- [Supplied material]:
◇ ◇ ◇
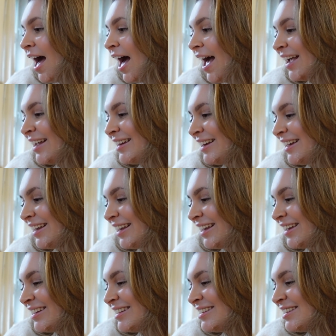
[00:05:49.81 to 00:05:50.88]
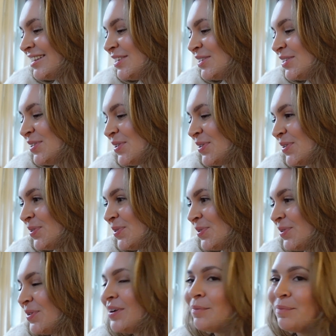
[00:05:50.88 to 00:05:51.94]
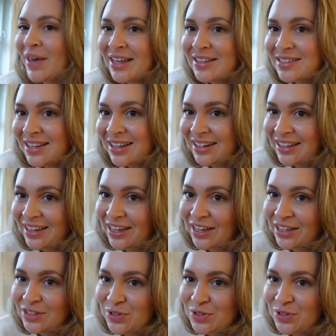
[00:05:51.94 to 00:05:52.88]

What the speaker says: I need to basically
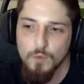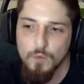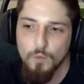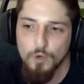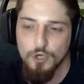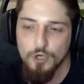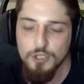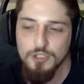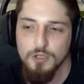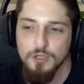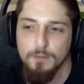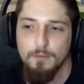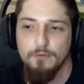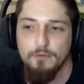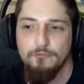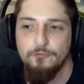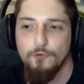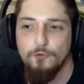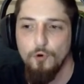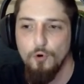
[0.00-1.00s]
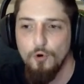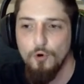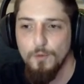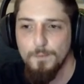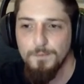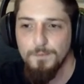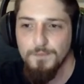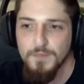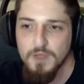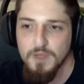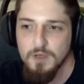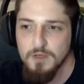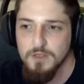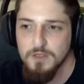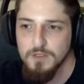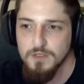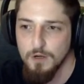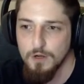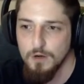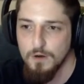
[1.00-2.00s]
worked on before.
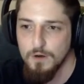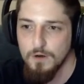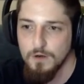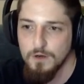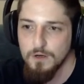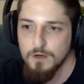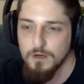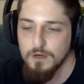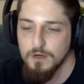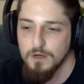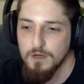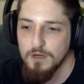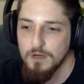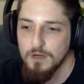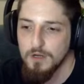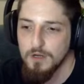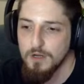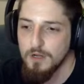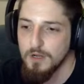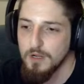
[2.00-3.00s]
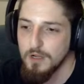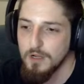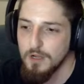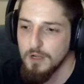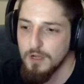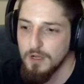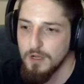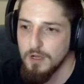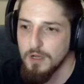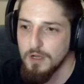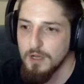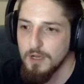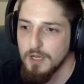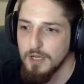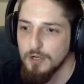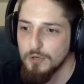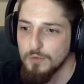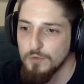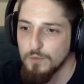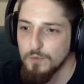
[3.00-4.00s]
So,
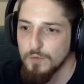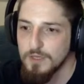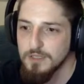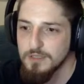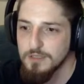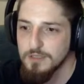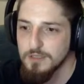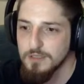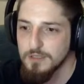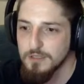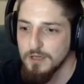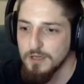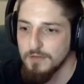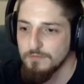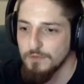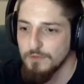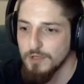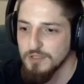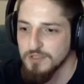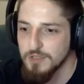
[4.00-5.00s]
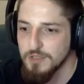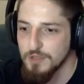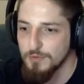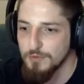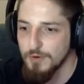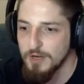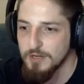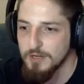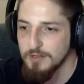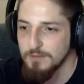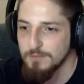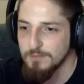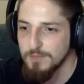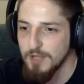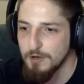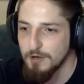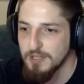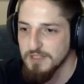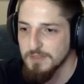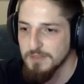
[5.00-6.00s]
hang on, I've lost the thread.
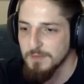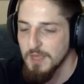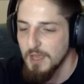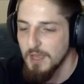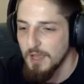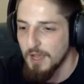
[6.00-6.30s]
There it is.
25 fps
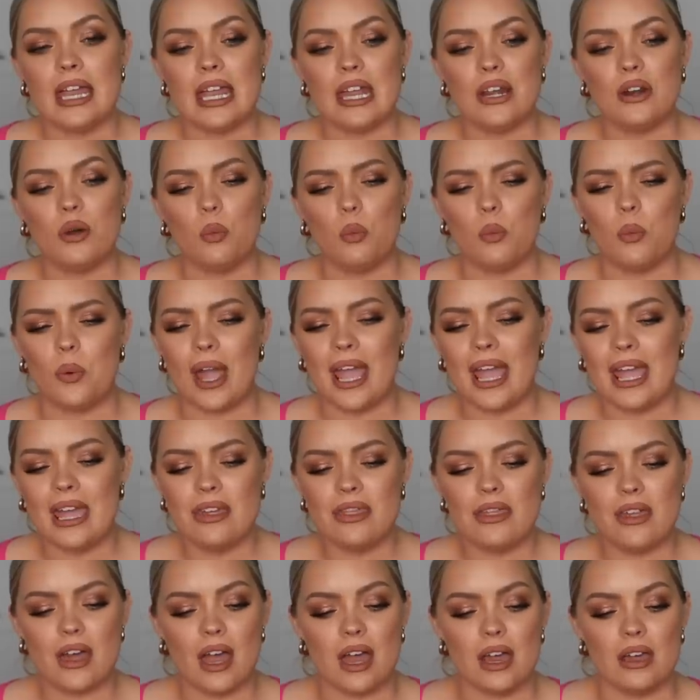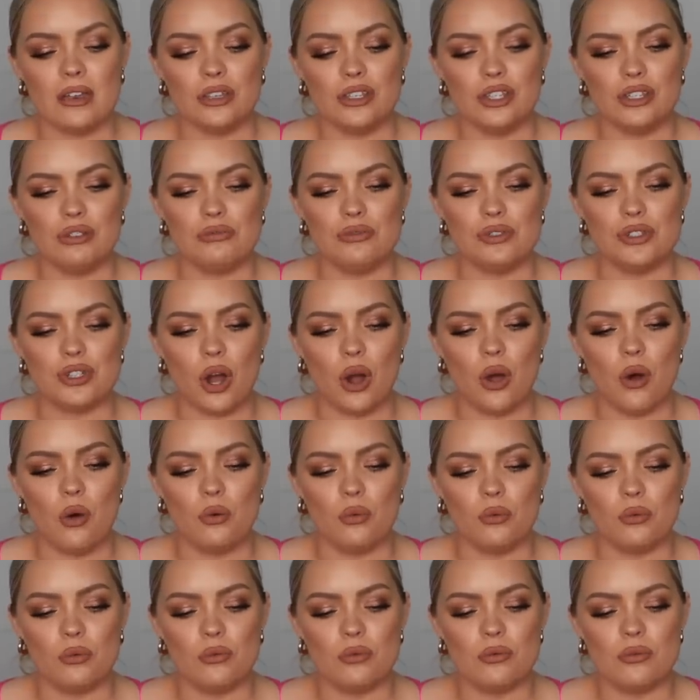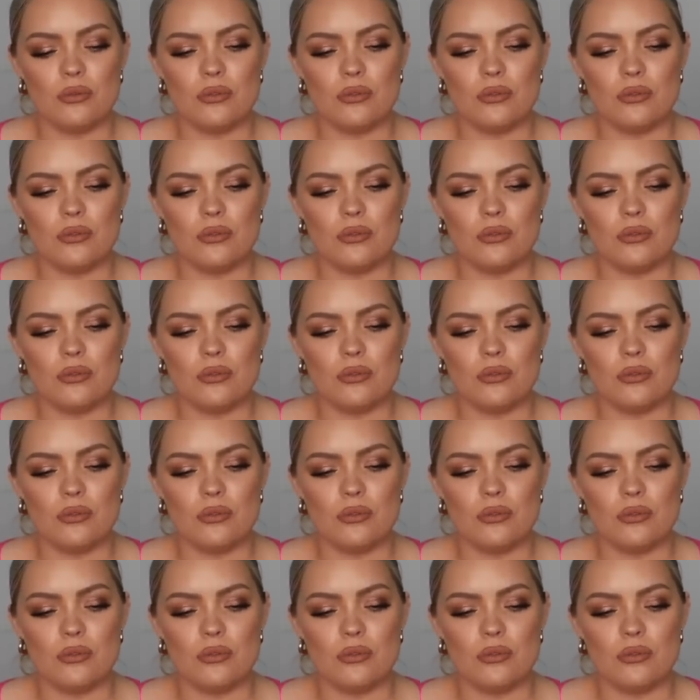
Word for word: in a way that you don't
◇ ◇ ◇
- [What needs to be done]: Return the entries above exactly, skipping any images.

- [Problem solution]:
[00:05:49.81 to 00:05:50.88]
[00:05:50.88 to 00:05:51.94]
[00:05:51.94 to 00:05:52.88]

What the speaker says: I need to basically
[0.00-1.00s]
[1.00-2.00s]
worked on before.
[2.00-3.00s]
[3.00-4.00s]
So,
[4.00-5.00s]
[5.00-6.00s]
hang on, I've lost the thread.
[6.00-6.30s]
There it is.
25 fps
Word for word: in a way that you don't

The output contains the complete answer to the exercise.